_Work instruction:_
Please reproduce every record exactly as written, leaving out the pictures.

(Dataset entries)
+---+
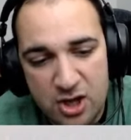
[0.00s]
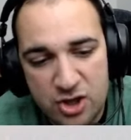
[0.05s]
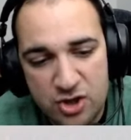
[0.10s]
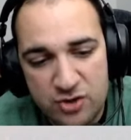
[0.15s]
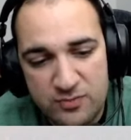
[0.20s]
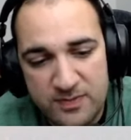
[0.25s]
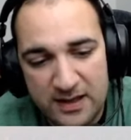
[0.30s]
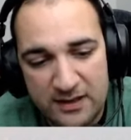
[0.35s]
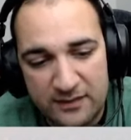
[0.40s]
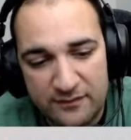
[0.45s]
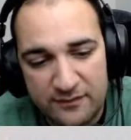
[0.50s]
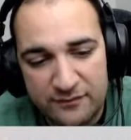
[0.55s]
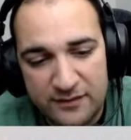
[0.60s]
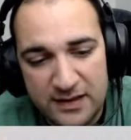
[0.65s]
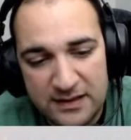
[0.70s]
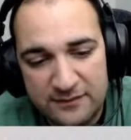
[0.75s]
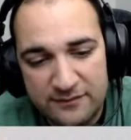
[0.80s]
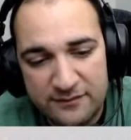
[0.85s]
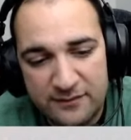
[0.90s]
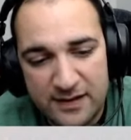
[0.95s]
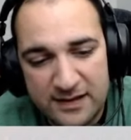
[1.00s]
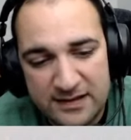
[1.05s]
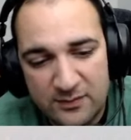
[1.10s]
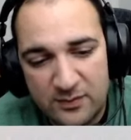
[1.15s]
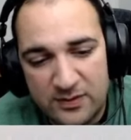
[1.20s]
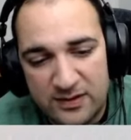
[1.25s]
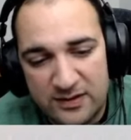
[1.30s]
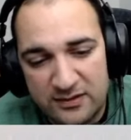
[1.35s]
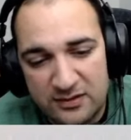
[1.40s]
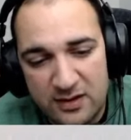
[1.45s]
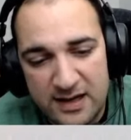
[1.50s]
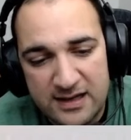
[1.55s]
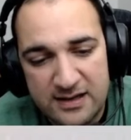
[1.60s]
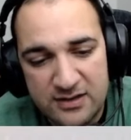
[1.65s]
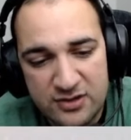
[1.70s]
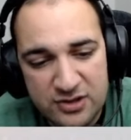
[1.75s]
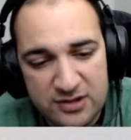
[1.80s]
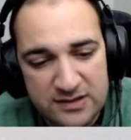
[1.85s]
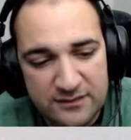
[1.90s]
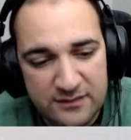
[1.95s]
You pick a friendly fighter within 9
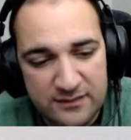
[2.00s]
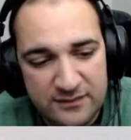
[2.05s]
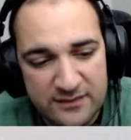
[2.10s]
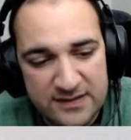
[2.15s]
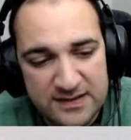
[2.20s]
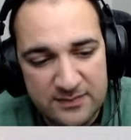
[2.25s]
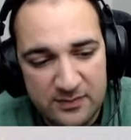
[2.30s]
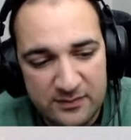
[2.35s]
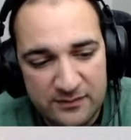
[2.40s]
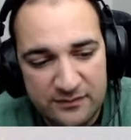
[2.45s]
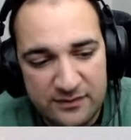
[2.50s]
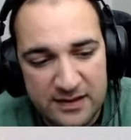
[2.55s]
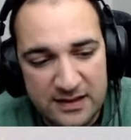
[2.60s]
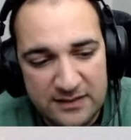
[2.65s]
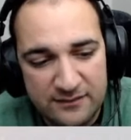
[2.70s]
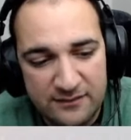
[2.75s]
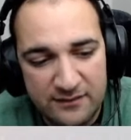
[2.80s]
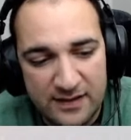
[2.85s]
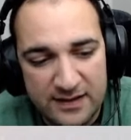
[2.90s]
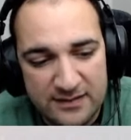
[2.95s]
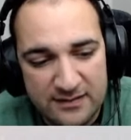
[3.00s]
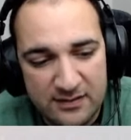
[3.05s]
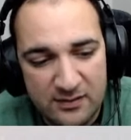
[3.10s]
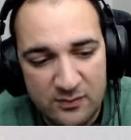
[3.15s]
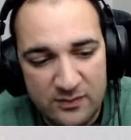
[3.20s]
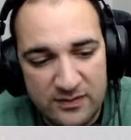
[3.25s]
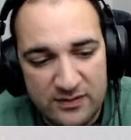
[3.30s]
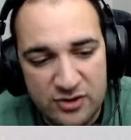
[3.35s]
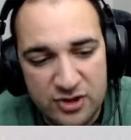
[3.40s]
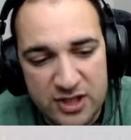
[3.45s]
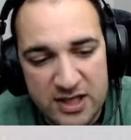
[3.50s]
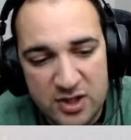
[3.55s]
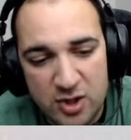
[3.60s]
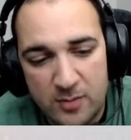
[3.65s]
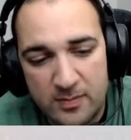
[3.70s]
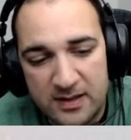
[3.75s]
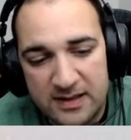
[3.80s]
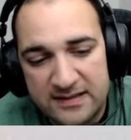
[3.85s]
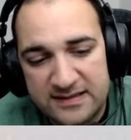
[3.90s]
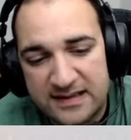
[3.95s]
inches of a visible friendly fighter with the Jade
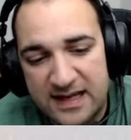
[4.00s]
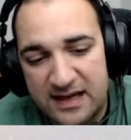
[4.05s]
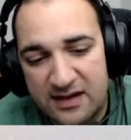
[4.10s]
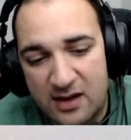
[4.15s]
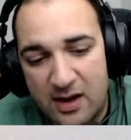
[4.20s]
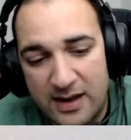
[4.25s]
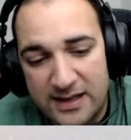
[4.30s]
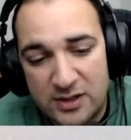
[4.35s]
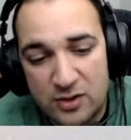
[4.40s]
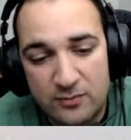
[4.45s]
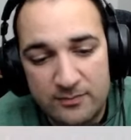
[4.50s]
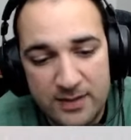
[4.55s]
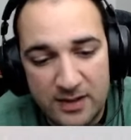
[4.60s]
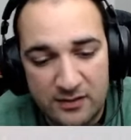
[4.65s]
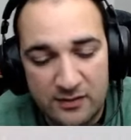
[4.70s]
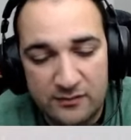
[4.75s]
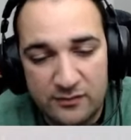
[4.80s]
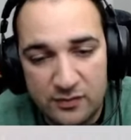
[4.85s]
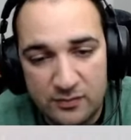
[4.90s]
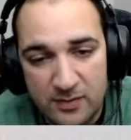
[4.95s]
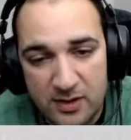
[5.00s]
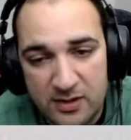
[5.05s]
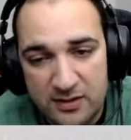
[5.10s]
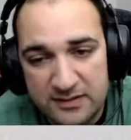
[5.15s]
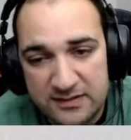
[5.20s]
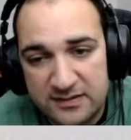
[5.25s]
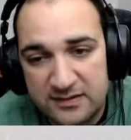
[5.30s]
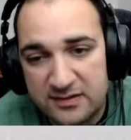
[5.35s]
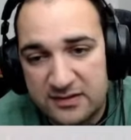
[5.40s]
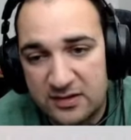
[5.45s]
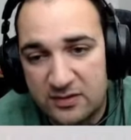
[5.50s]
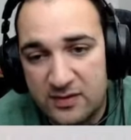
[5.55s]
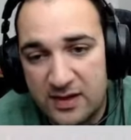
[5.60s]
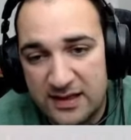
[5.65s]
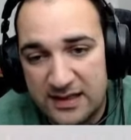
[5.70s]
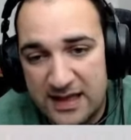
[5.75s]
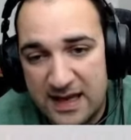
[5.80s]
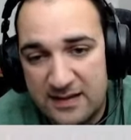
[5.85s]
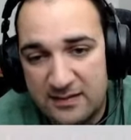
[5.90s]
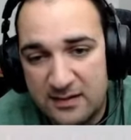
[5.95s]
Obelisk and Icon Bearer rune marks. So
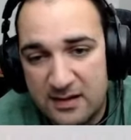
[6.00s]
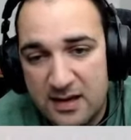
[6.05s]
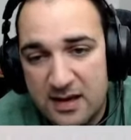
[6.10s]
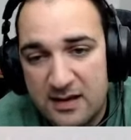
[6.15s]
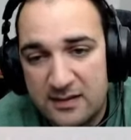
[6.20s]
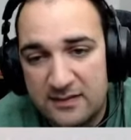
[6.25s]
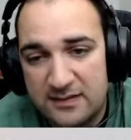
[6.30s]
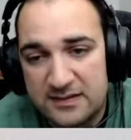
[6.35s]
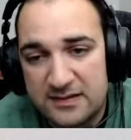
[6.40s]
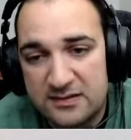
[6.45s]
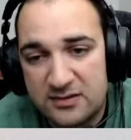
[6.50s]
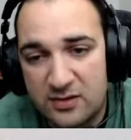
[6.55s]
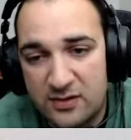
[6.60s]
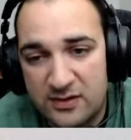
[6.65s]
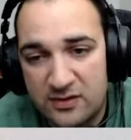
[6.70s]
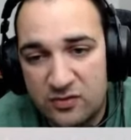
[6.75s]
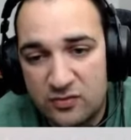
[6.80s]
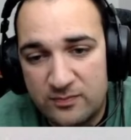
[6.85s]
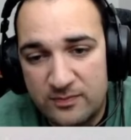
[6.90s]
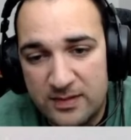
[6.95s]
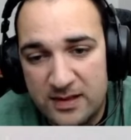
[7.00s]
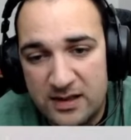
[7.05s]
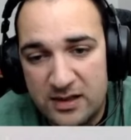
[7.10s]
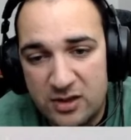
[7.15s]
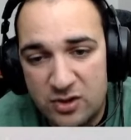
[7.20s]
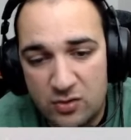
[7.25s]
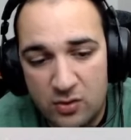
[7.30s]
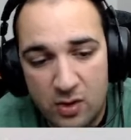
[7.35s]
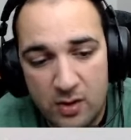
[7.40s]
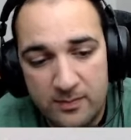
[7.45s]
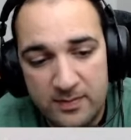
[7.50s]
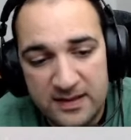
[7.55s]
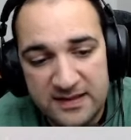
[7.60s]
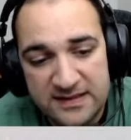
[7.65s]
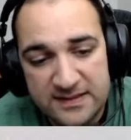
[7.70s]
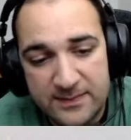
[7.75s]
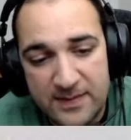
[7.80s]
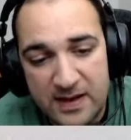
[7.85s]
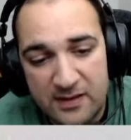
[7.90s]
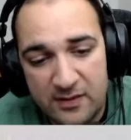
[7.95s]
again, this is going to be your
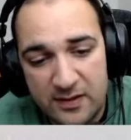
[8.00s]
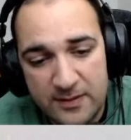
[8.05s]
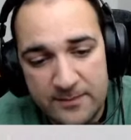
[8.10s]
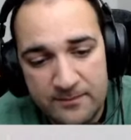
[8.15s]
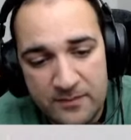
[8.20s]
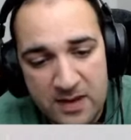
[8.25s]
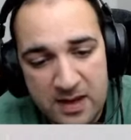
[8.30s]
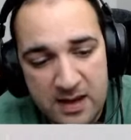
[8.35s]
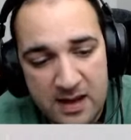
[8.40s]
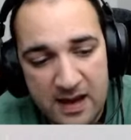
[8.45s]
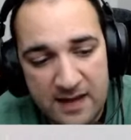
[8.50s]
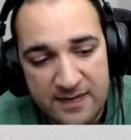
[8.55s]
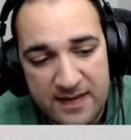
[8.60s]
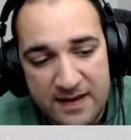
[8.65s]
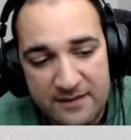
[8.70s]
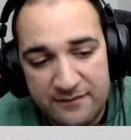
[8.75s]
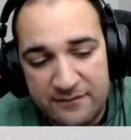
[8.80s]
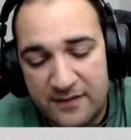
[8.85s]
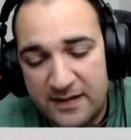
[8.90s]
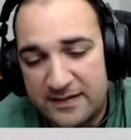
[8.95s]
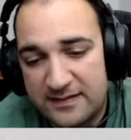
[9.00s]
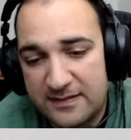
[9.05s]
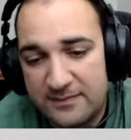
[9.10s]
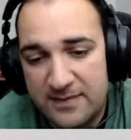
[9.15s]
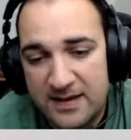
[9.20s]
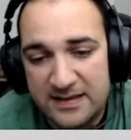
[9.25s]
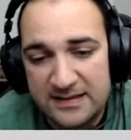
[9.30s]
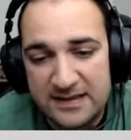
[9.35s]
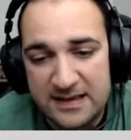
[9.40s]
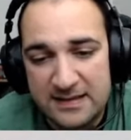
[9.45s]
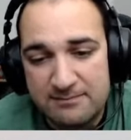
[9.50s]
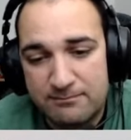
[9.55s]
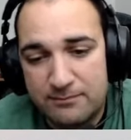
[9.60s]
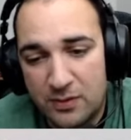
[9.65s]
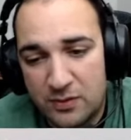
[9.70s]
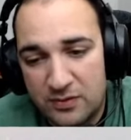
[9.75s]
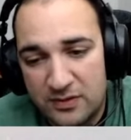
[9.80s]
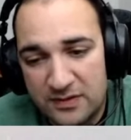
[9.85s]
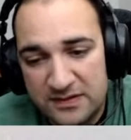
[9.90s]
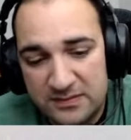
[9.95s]
Obelisk Bearer, and that fighter makes a
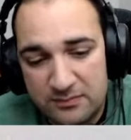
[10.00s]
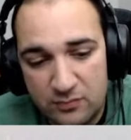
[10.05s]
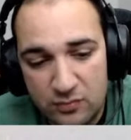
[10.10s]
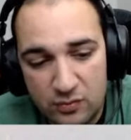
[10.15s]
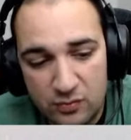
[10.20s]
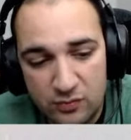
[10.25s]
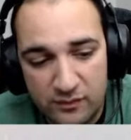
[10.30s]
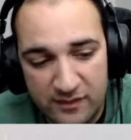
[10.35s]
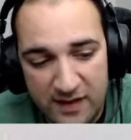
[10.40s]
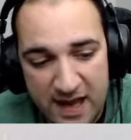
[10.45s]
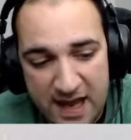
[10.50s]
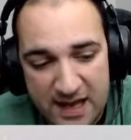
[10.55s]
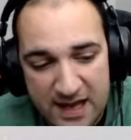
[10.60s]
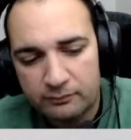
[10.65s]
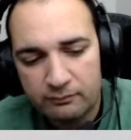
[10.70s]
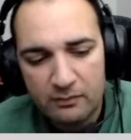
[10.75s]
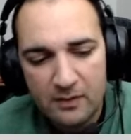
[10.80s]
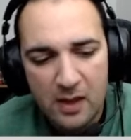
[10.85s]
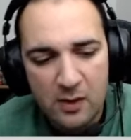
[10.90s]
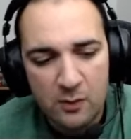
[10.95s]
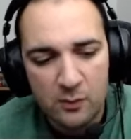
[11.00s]
bonus move action.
+---+
_Answer section:_
[0.00s]
[0.05s]
[0.10s]
[0.15s]
[0.20s]
[0.25s]
[0.30s]
[0.35s]
[0.40s]
[0.45s]
[0.50s]
[0.55s]
[0.60s]
[0.65s]
[0.70s]
[0.75s]
[0.80s]
[0.85s]
[0.90s]
[0.95s]
[1.00s]
[1.05s]
[1.10s]
[1.15s]
[1.20s]
[1.25s]
[1.30s]
[1.35s]
[1.40s]
[1.45s]
[1.50s]
[1.55s]
[1.60s]
[1.65s]
[1.70s]
[1.75s]
[1.80s]
[1.85s]
[1.90s]
[1.95s]
You pick a friendly fighter within 9
[2.00s]
[2.05s]
[2.10s]
[2.15s]
[2.20s]
[2.25s]
[2.30s]
[2.35s]
[2.40s]
[2.45s]
[2.50s]
[2.55s]
[2.60s]
[2.65s]
[2.70s]
[2.75s]
[2.80s]
[2.85s]
[2.90s]
[2.95s]
[3.00s]
[3.05s]
[3.10s]
[3.15s]
[3.20s]
[3.25s]
[3.30s]
[3.35s]
[3.40s]
[3.45s]
[3.50s]
[3.55s]
[3.60s]
[3.65s]
[3.70s]
[3.75s]
[3.80s]
[3.85s]
[3.90s]
[3.95s]
inches of a visible friendly fighter with the Jade
[4.00s]
[4.05s]
[4.10s]
[4.15s]
[4.20s]
[4.25s]
[4.30s]
[4.35s]
[4.40s]
[4.45s]
[4.50s]
[4.55s]
[4.60s]
[4.65s]
[4.70s]
[4.75s]
[4.80s]
[4.85s]
[4.90s]
[4.95s]
[5.00s]
[5.05s]
[5.10s]
[5.15s]
[5.20s]
[5.25s]
[5.30s]
[5.35s]
[5.40s]
[5.45s]
[5.50s]
[5.55s]
[5.60s]
[5.65s]
[5.70s]
[5.75s]
[5.80s]
[5.85s]
[5.90s]
[5.95s]
Obelisk and Icon Bearer rune marks. So
[6.00s]
[6.05s]
[6.10s]
[6.15s]
[6.20s]
[6.25s]
[6.30s]
[6.35s]
[6.40s]
[6.45s]
[6.50s]
[6.55s]
[6.60s]
[6.65s]
[6.70s]
[6.75s]
[6.80s]
[6.85s]
[6.90s]
[6.95s]
[7.00s]
[7.05s]
[7.10s]
[7.15s]
[7.20s]
[7.25s]
[7.30s]
[7.35s]
[7.40s]
[7.45s]
[7.50s]
[7.55s]
[7.60s]
[7.65s]
[7.70s]
[7.75s]
[7.80s]
[7.85s]
[7.90s]
[7.95s]
again, this is going to be your
[8.00s]
[8.05s]
[8.10s]
[8.15s]
[8.20s]
[8.25s]
[8.30s]
[8.35s]
[8.40s]
[8.45s]
[8.50s]
[8.55s]
[8.60s]
[8.65s]
[8.70s]
[8.75s]
[8.80s]
[8.85s]
[8.90s]
[8.95s]
[9.00s]
[9.05s]
[9.10s]
[9.15s]
[9.20s]
[9.25s]
[9.30s]
[9.35s]
[9.40s]
[9.45s]
[9.50s]
[9.55s]
[9.60s]
[9.65s]
[9.70s]
[9.75s]
[9.80s]
[9.85s]
[9.90s]
[9.95s]
Obelisk Bearer, and that fighter makes a
[10.00s]
[10.05s]
[10.10s]
[10.15s]
[10.20s]
[10.25s]
[10.30s]
[10.35s]
[10.40s]
[10.45s]
[10.50s]
[10.55s]
[10.60s]
[10.65s]
[10.70s]
[10.75s]
[10.80s]
[10.85s]
[10.90s]
[10.95s]
[11.00s]
bonus move action.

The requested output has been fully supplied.